Bangunan ini, pada tahun 2008 berdiri dan disahkan bernama: Masjid Al-Falah. Inilah bangunan masjid kedua di Amerika Serikat setelah Masjid Al-Hikmah di New York. Sebelum masjid ini berdiri, Jemaat Gereja Saint Thomas Aquinas membuka pintunya lebar-lebar untuk dipergunakan Komunitas Indonesia yang ingin mengadakan halaqah keilmuan Islam atau sekadar melakukan tarawih saat malam Ramadlan.
Di Philadelphia juga, ada masjid dan paseban (mereka menggunakan istilah mazar) yang pada tahun 1973 diberi nama Bawa Muhaiyadden Fellowship, letaknya di 5820 Overbrook Avenue, Philadelphia. Pendirinya adalah Muhammad Raheem Bawa Muhaiyaddeen. Orang Tamil memberinya gelar Bawangal, para pemuja tarekat menyebutnya Syaikh, ada pula yang menamainya Swami, Guru, bahkan His Holiness. Rekaman dzikir yang direkam Folkways Records diberi judul: Into the Secret of Heart by Guru Bawa Muhaiyaddee.

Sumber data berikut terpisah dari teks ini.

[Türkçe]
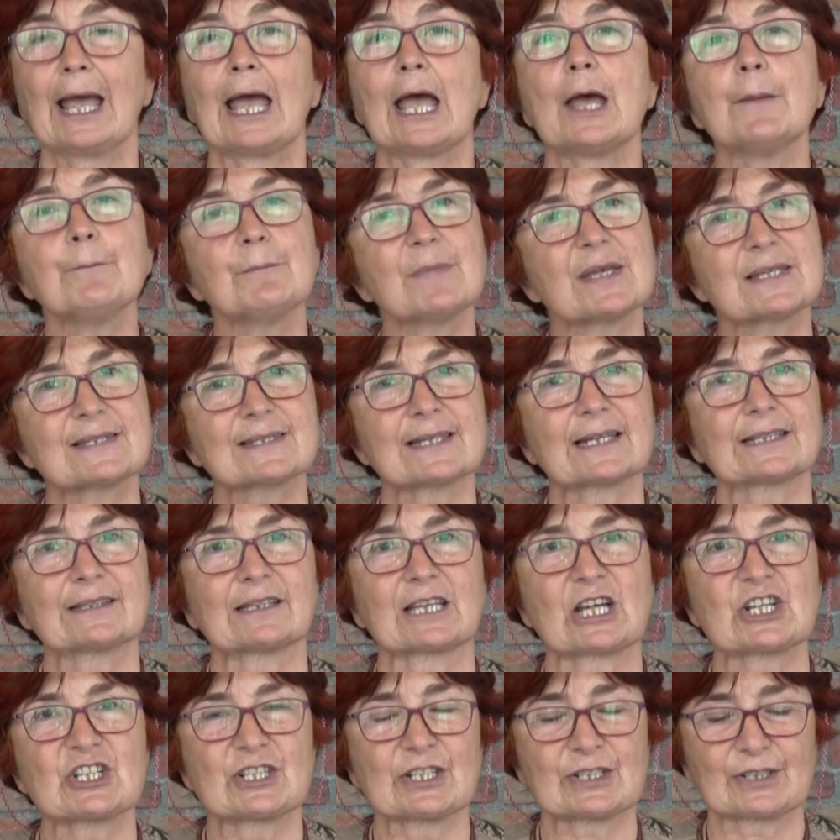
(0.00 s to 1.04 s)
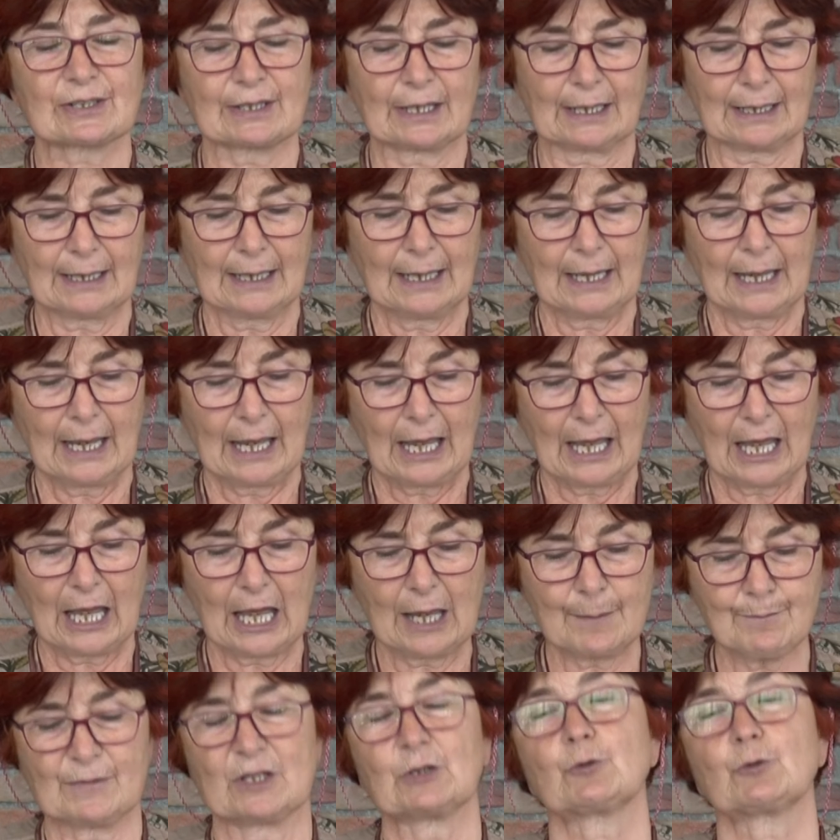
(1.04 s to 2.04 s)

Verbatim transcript: hem meslektaşlarına hem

Pada tahun 1986 Sang Guru Bawa meninggal dan dimakamkan di paseban-nya. Sampai sekarang makam beliau masih ramai dikunjungi orang-orang untuk berziarah, tahlilan, dan tawasul kepada beliau. Bukan hanya pengunjung Islam, bahkan ada yang dari Kristen, Katholik, sampai Yahudi.

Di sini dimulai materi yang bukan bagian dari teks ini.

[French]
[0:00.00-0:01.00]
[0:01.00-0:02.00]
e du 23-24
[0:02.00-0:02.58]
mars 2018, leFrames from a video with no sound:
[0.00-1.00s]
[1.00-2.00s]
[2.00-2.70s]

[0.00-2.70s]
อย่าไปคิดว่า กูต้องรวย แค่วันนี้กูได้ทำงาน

Kenapa beliau mendapat tempat dari semua pemeluk agama? Itu karena semasa hidup Syaikh Bawaa Raheem mengajak siapa pun, tak pandang kepercayaan dan agama apa, untuk berdzikir di komplek paseban yang didirikan untuknya, dengan kaifiyah yang dia dedikasikan sesuai silsilah thoriqoh-nya dengan Qodiriyah dirian Syaikh Abdul Qadir Al-Jailany, yang beliau amalkan setiap harinya, tak pernah mengajak masuk Islam, atau harus masuk Islam dulu untuk berdzikir bersama dirinya.

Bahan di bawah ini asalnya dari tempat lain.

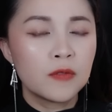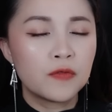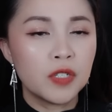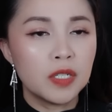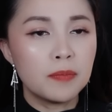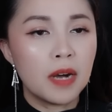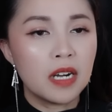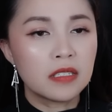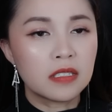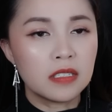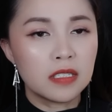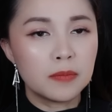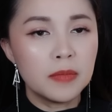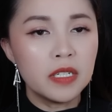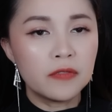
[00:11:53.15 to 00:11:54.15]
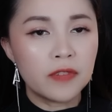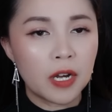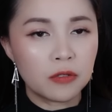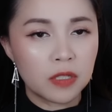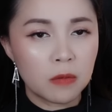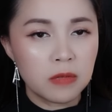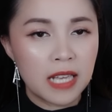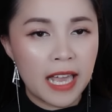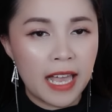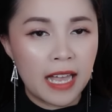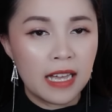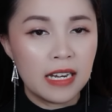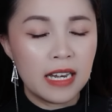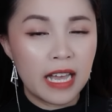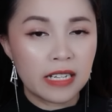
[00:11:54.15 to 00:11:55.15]
Vừa mở cửa bước vào trong nhà
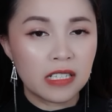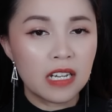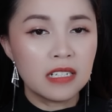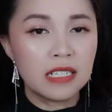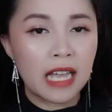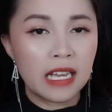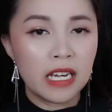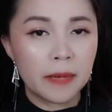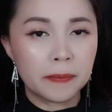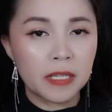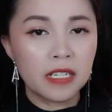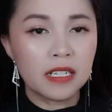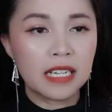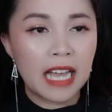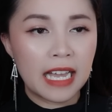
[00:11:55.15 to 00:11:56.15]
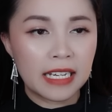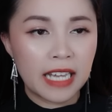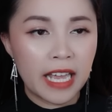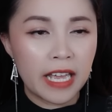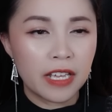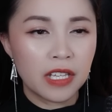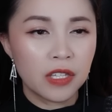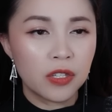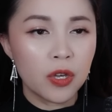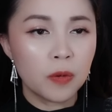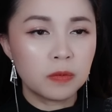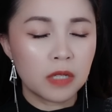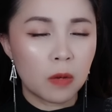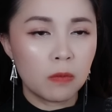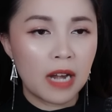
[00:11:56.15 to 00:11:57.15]
là Tân ngay lập tức cài then,
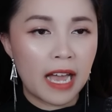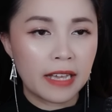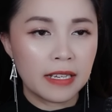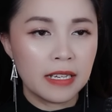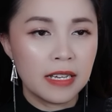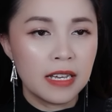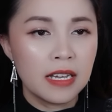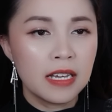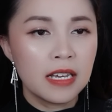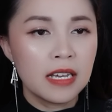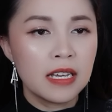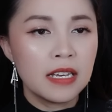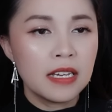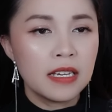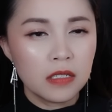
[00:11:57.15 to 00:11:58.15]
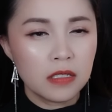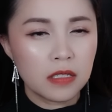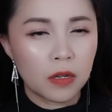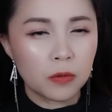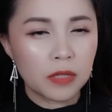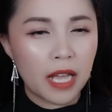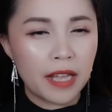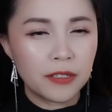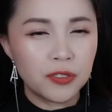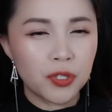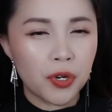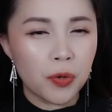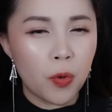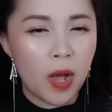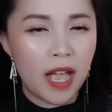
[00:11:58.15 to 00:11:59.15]
chốt trong lại. Sáu tháng
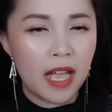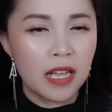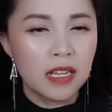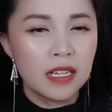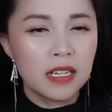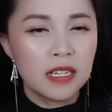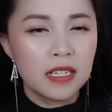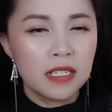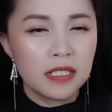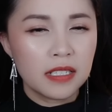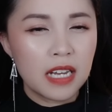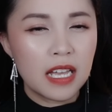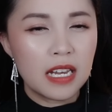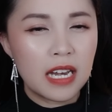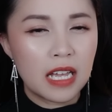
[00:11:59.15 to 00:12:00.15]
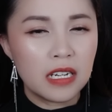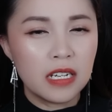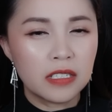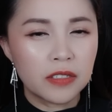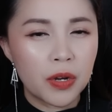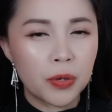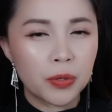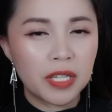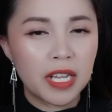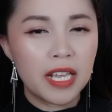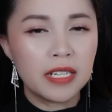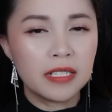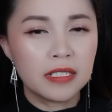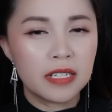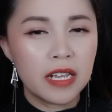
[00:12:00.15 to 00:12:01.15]
trôi qua, đây là lần đầu
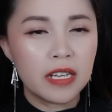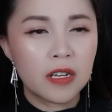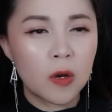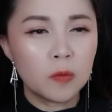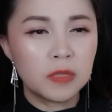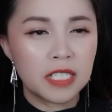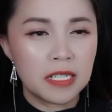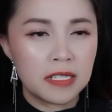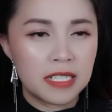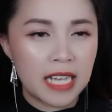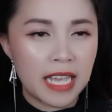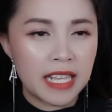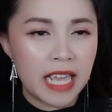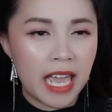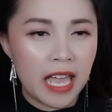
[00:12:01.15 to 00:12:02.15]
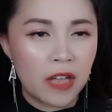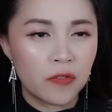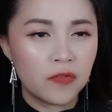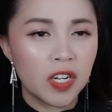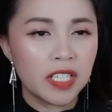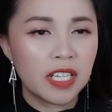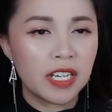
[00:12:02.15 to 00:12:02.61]
tiên đi công trình xa nhà với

Kalau Yahya Cholil Staquf bilang: “Seolah-olah Syaikh Bawa berkata: ‘POKOKNYA KITA BERDZIKIR SAJA. APAPUN AGAMAMU, KITA MENGESAKAN TUHAN YANG SAMA’.”
KAFIR
Kafir, dalam penjelasan QS. Al-Kafirun, memang berarti orang yang menyekutukan Gusti Allah dan Kanjeng Nabi Muhammad. Namun surat tersebut turun ketika Kanjeng Nabi didatangi kafir Quraisy seperti Al-Walid ibn Mughiroh, dan Al-‘Ash ibn Wail yang membujuknya untuk tidak mendakwahkan Islam dengan iming-iming harta, tahta dan wanita. Ayat ini turun untuk mempertegas umat muslim agar sesekali tidak mentolelir urusan keimanan dan peribadatan hanya demi materi. Itu saja. Selesai. Tidak ada yang lain.
Apakah hanya kafir dengan definisi itu Al-Quran menjelaskannya? Ternyata bukan. Ternyata ada kafir yang berarti tidak mensyukuri nikmat Gusti Allah yang telah dianugerahkan kepadanya (QS. 14: 7).
Sebaiknya posisi Al-Quran tentang definisi Kafir perlu diperpanjang, meskipun mulanya berarti menutup, ternyata kalimat kafir memiliki aneka arti sesuai dengan kalimat dan konteks ayat masing-masing. Seperti ketika kita memiliki banyak harta dan dzolim membelanjakannya, menurut QS. 14: 7 jelas sekali kita kafir.